Retaining functors as variables

Question

I'm working on a resource management class and want to have the user provide a functor to a "ReleaseResource" method as part of the resource manager's constructor. From there when a resource is requested that functor will be provided as the deleter for the shared_ptr that I will be returning so that the appropriate method will be called when the resource is no longer used.

The problem I'm running into that this requires me to store the functor in my class, and I'm not entirely sure how to do that. Typically when using a functor you template the function like so:

template<class MyFunctor> MyMethod(MyFunctor f) {
    f();
}

Which is great if you intend to use the functor in the scope of that function, but since the template goes out of scope with the function I'm not sure how you would specify a variable of the appropriate type to store the functor for later use.

Can anyone point me in the right direction here?

Answer 1

Not sure if this would help, but be aware that boost::shared_ptr has constructor overrides which allow the user to include a custom de-allocation (and custom allocator, if desired).

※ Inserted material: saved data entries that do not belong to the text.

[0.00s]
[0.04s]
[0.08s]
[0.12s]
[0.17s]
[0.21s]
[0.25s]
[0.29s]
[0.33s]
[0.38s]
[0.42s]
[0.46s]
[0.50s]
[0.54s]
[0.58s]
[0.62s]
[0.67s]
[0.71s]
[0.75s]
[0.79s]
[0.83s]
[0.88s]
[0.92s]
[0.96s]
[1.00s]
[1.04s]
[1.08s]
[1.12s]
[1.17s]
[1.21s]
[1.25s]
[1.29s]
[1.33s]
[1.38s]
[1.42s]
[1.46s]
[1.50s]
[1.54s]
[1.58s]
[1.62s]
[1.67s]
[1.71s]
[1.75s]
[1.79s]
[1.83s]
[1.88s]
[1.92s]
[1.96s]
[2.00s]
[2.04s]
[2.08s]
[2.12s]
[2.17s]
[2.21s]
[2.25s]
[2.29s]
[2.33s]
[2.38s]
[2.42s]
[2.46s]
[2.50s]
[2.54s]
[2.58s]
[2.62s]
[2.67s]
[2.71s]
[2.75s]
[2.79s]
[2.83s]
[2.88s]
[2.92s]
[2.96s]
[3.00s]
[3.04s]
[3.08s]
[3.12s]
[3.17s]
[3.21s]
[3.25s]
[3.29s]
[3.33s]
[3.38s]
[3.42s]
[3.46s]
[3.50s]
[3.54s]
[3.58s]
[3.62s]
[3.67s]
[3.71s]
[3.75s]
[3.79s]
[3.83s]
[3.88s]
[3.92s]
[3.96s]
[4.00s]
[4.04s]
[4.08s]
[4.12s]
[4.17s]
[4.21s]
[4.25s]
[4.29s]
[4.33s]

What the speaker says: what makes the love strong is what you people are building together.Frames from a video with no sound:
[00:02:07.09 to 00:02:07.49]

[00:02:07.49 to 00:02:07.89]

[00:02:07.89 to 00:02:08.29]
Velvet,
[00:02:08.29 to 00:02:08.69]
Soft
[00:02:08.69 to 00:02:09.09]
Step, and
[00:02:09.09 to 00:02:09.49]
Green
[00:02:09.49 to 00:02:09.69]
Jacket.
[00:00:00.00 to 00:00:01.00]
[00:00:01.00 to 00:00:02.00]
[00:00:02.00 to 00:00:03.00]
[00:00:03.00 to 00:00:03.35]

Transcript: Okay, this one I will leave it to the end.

This might be sufficient for what you need (it's designed with that in mind, if I'm reading your use-case correctly).

Answer 2

template<class MyFunctor> MyMethod(MyFunctor f) {
    boost::function<void()> g = f;
    g();
}

The type you pass to boost::function is the function type. For example, int(bool, char) is the type of a function returning int and taking a bool and a char. That said, if you want to construct the shared_ptr right away, you don't need to store the functor somewhere (boost::function requires the new operator for that, even though for very small functors, it will use special tricks to only use stack allocation (small buffer optimization)):

template<class MyFunctor> MyMethod(MyFunctor f) {
    boost::shared_ptr<T> ptr(new T, f);
}

boost::function is part of tr1 and will be part of the next official C++ Standard. Example:

struct Manager {
    template<typename Deleter>
    Manager(Deleter d) 
        :deleter(d) {

    }

    boost::shared_ptr<Resource> allocate() {
        ...
        return boost::shared_ptr<Resource>(resource, deleter);
    }

private:
    boost::function<void(Resource *)> deleter;
};

Answer 3

There are two ways, both of which biol down to templating the class.

template <MyFunctor>
class MyClass
{
   MyFunctor   func;
  public:
    MyClass(MyFunctor f) :func(f)
    { }


    MyMethod() 
   {
       func();
   }
}

This would require you to know the type of the functor. To avoid that, we can use a factory:

 template<MyFunctor>
 MyClass<MyFunctor>  MakeFunctorClass(MyFunctor f)
 {     
     return MyClass<MyFunctor>(f);       
 }

Alternately, since in all likelihood, most of the functor signature will be the same, with only a small part changing, we could use that:

template <MyType>
class MyClass
{
   typedef std::binary_function<MyType, MyType, bool>  MyFunctor;
   MyFunctor func;
  public:


    MyMethod(MyFunctor f) 
   {
       func = f;
       func();
   }
}

This makes usage a bit simpler:

 bool AreEqual(int, int); 
 MyClass<int> myc;
 myc.MyMethod(AreEqual);

at the expensive of a trickier definition (i.e., I don't guarantee that the binary_function typedef I gave will work)